The changes also make clear that a financial services entity which also carried on a separate commercial business which does not involve financial services can qualify as a permitted participant if the arrangements relate to the commercial business.

    • To take the above example, the commercial business could form a wholly-owned single member subsidiary as the joint venture partner in the development. Care should be taken not to use nominee shareholders who do not qualify as permitted participants or who are financial services businesses. 
  • Arrangements first set up on or after 15 July 2008 in which all participants are permitted participants will be exempt, but the participants can elect unanimously not to benefit from the paragraph 9 exemption so that the arrangements amount to a collective investment scheme. An election by the participants is for the life of the scheme and cannot be revised by a later agreement.
    • It will now be important for new offshore unit trusts which benefit from being a collective investment scheme from a tax perspective to agree its collective investment scheme status in writing.
  • Participants in existing arrangements set up before 15 July 2008 which were not exempt under the old rules, but which would be under the new rules (ie, they are all permitted participants) can elect to benefit from the new exemption from then onwards if they unanimously agree in writing. An election by the participants is for the life of the scheme and cannot be revised by a later agreement.
    • Some existing transactions involving SPVs which were treated as collective investment schemes and were therefore required to have an operator authorised by the FSA may qualify for the exemption and, by unanimous election, cease to be such schemes. They would no longer be required to have an FSA authorised operator and the financial promotion restrictions applicable to such schemes would no longer apply. This may be attractive from a cost-saving perspective. In addition, not using a regulated entity will of course remove regulatory risks and regulatory "red tape". However, there may be tax consequences that need to be considered.
  • Participants in existing arrangements set up before 15 July 2008 which benefited from the old paragraph 9 exemption will continue to be exempt so long as they comply with the new paragraph 9 requirements ie, all their participants are permitted participants.
    • The definition of a "permitted participant" requires the person concerned to enter into the arrangements for commercial purposes "wholly or mainly related" to the existing business. The old exemption only required the commercial purpose to be related to the business. There is some uncertainty as to how far this change is retrospective.
  • Whether a person is a permitted participant generally is determined when they join the arrangement but, in the case of an SPV, the requirements appear to be continuing.

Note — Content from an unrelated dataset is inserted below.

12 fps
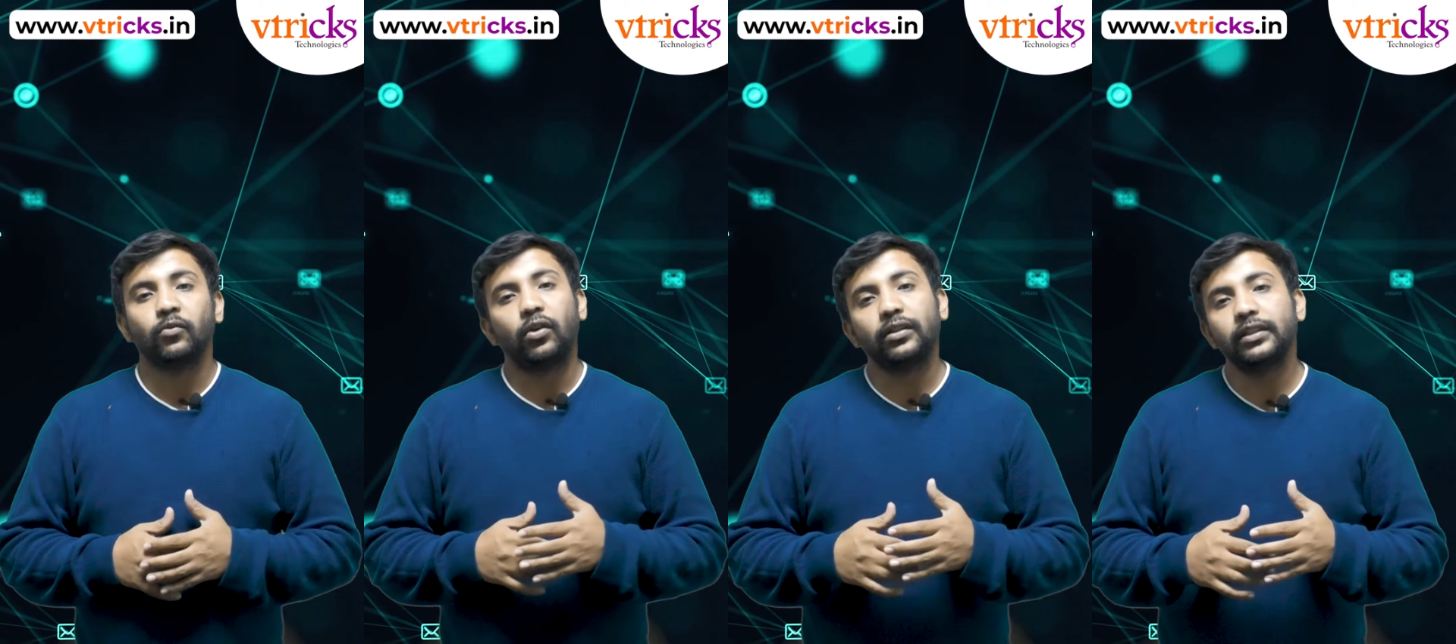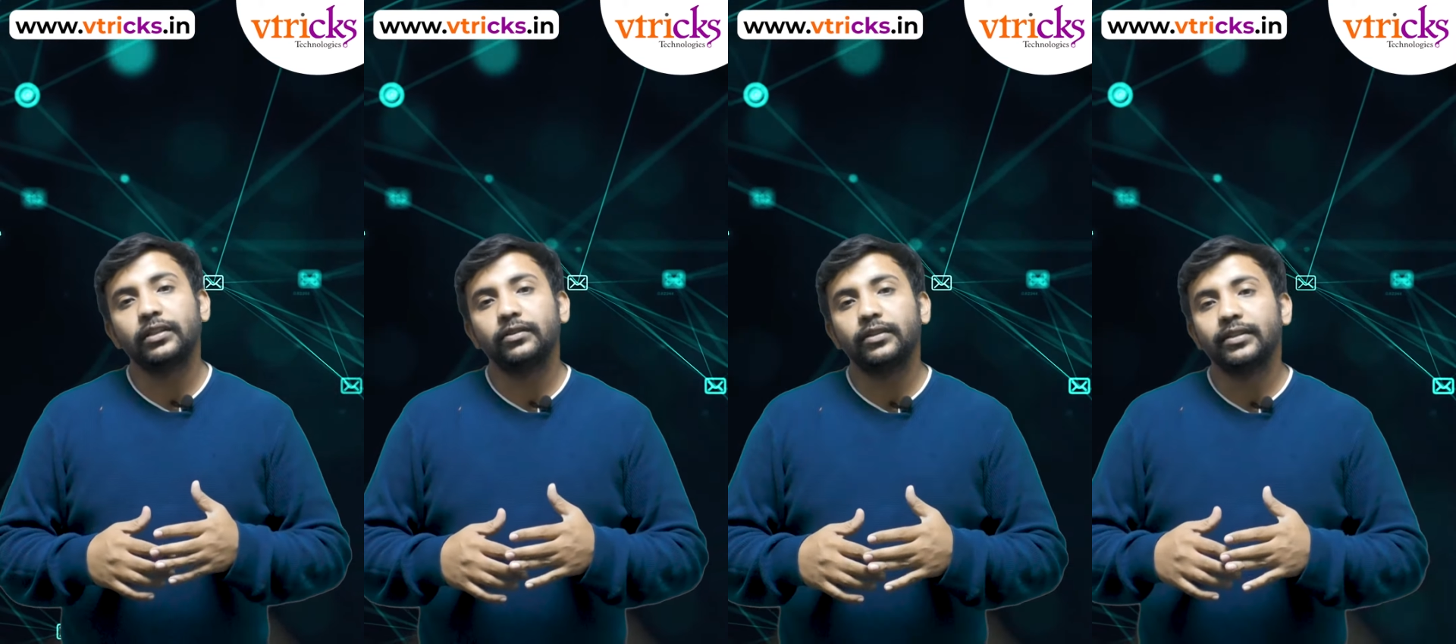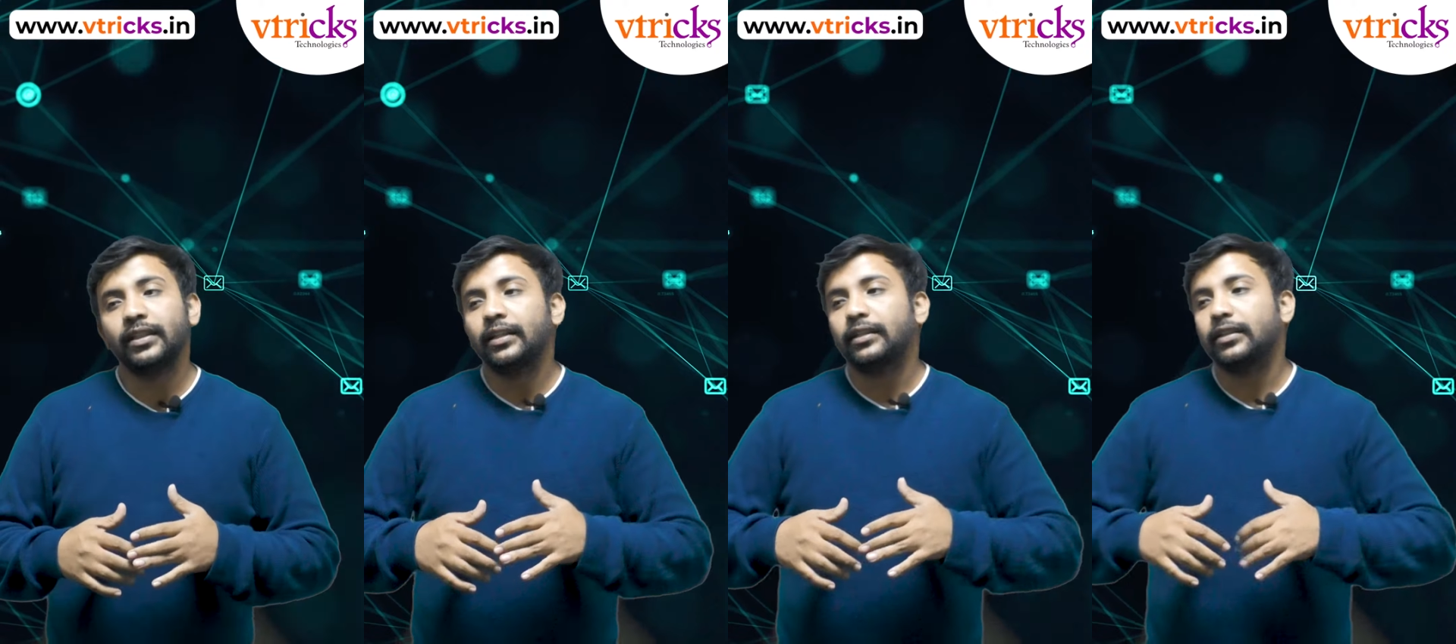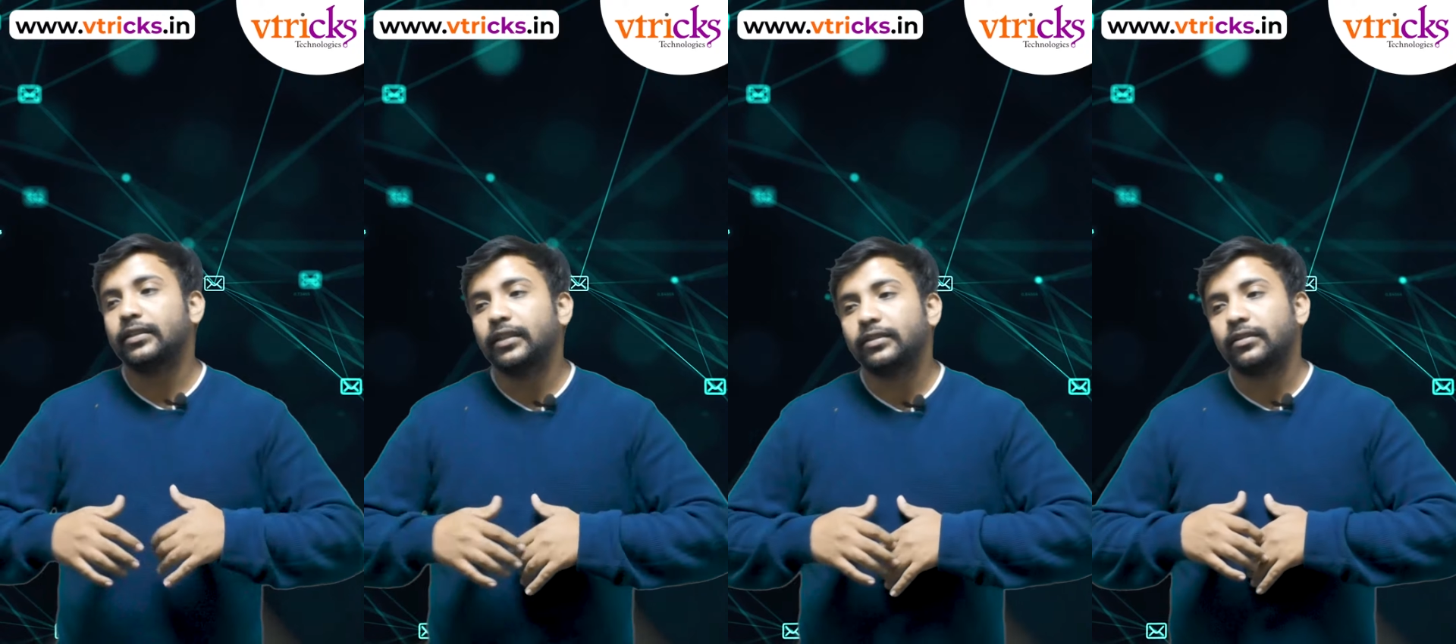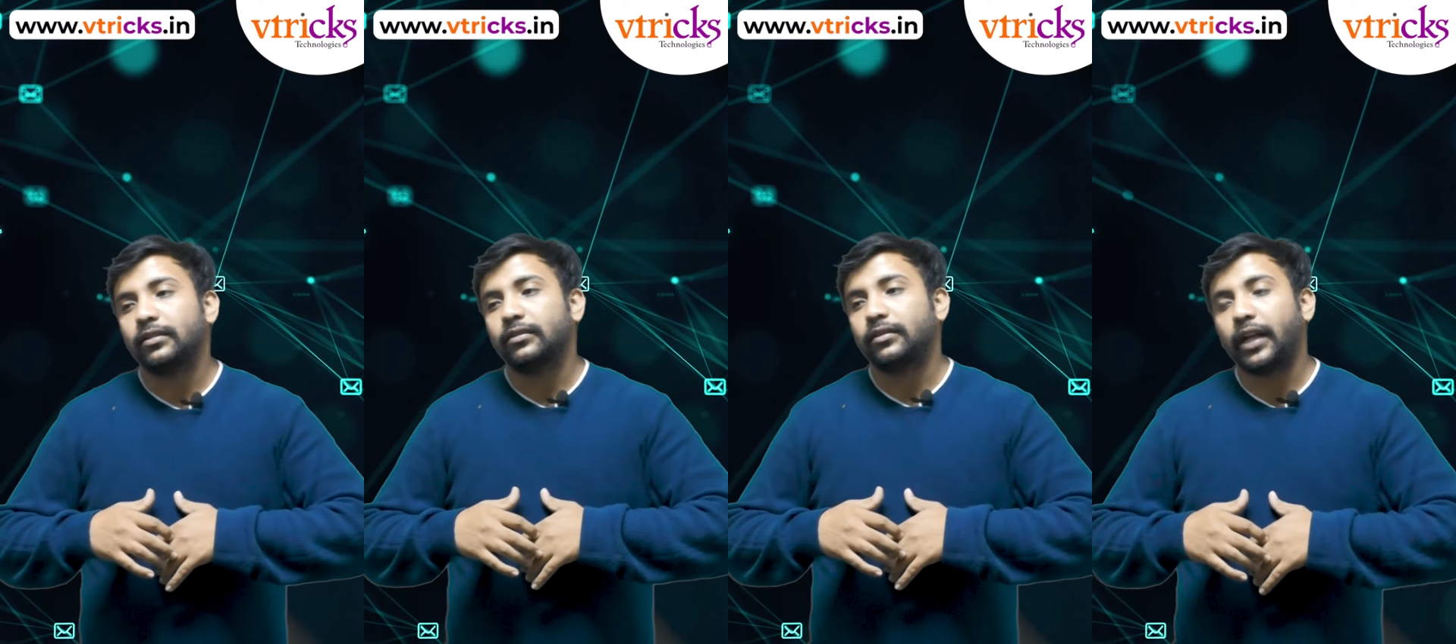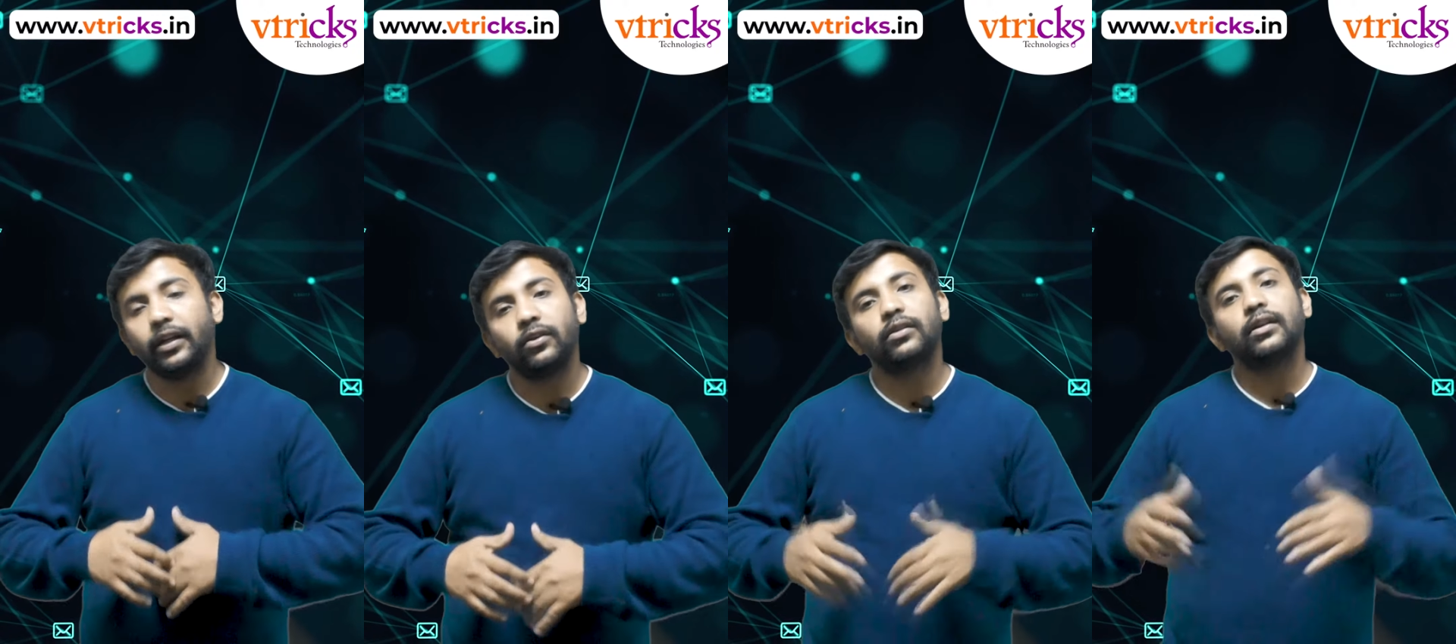what they do is they just
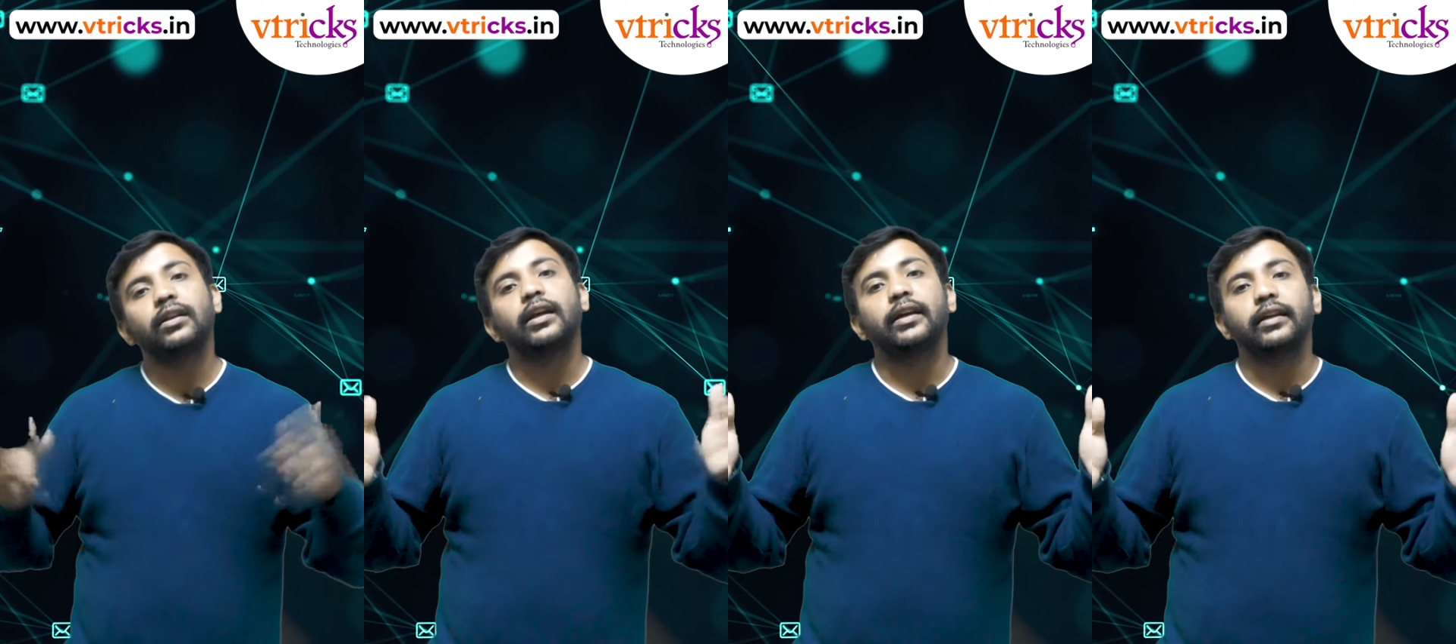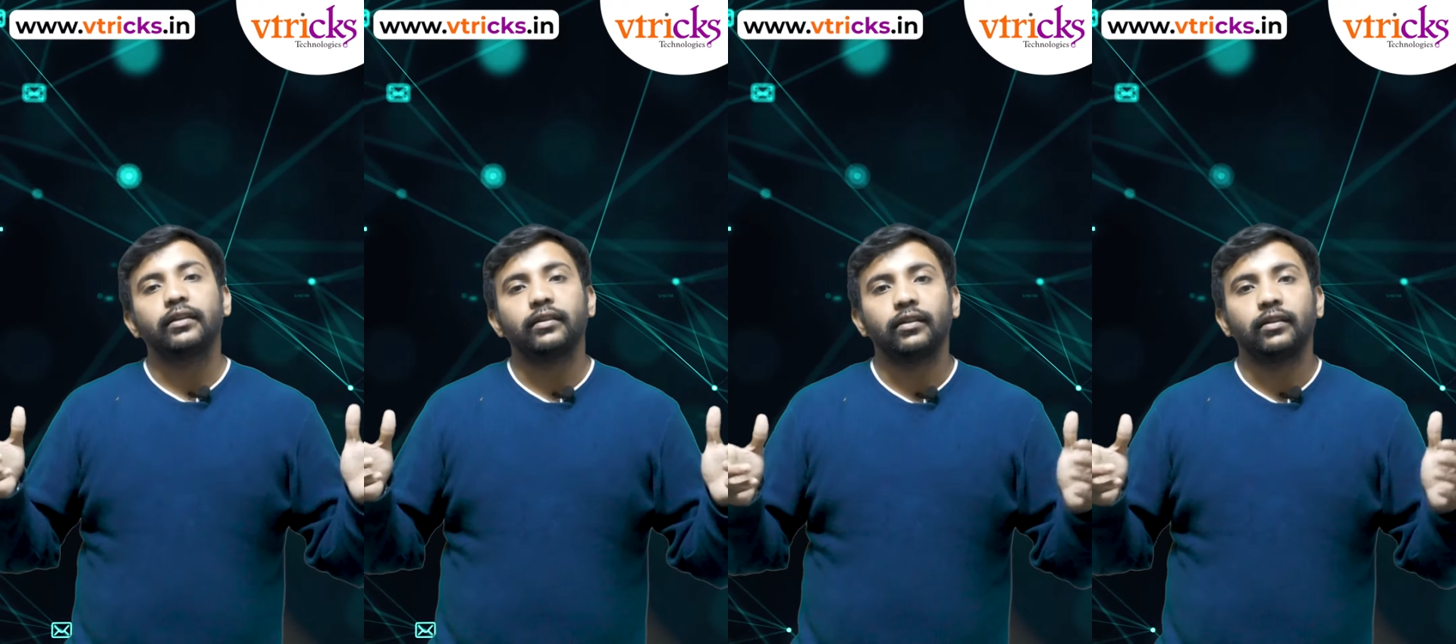try to learn ai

  • However, if a person becomes a participant in exempt arrangements without being a permitted participant at the time, the arrangements cease to be exempt and become a collective investment scheme for so long as that person remains a participant.
    • In some cases it may be appropriate to include provisions in exempt arrangements for ensuring they continue to qualify for the exemption, for example, having qualification requirements for any replacement as a participator.

The Treasury started to consult on amendments to the CIS Order at the beginning of last year. This was followed by further consultation in August 2007. Finally, The Financial Services and Markets Act 2000 (Collective Investment Schemes) (Amendment) Order 2008 was laid before Parliament at the end of June this year. It has been necessary for an amending statutory instrument to be passed since then to correct some typos and to make other drafting changes.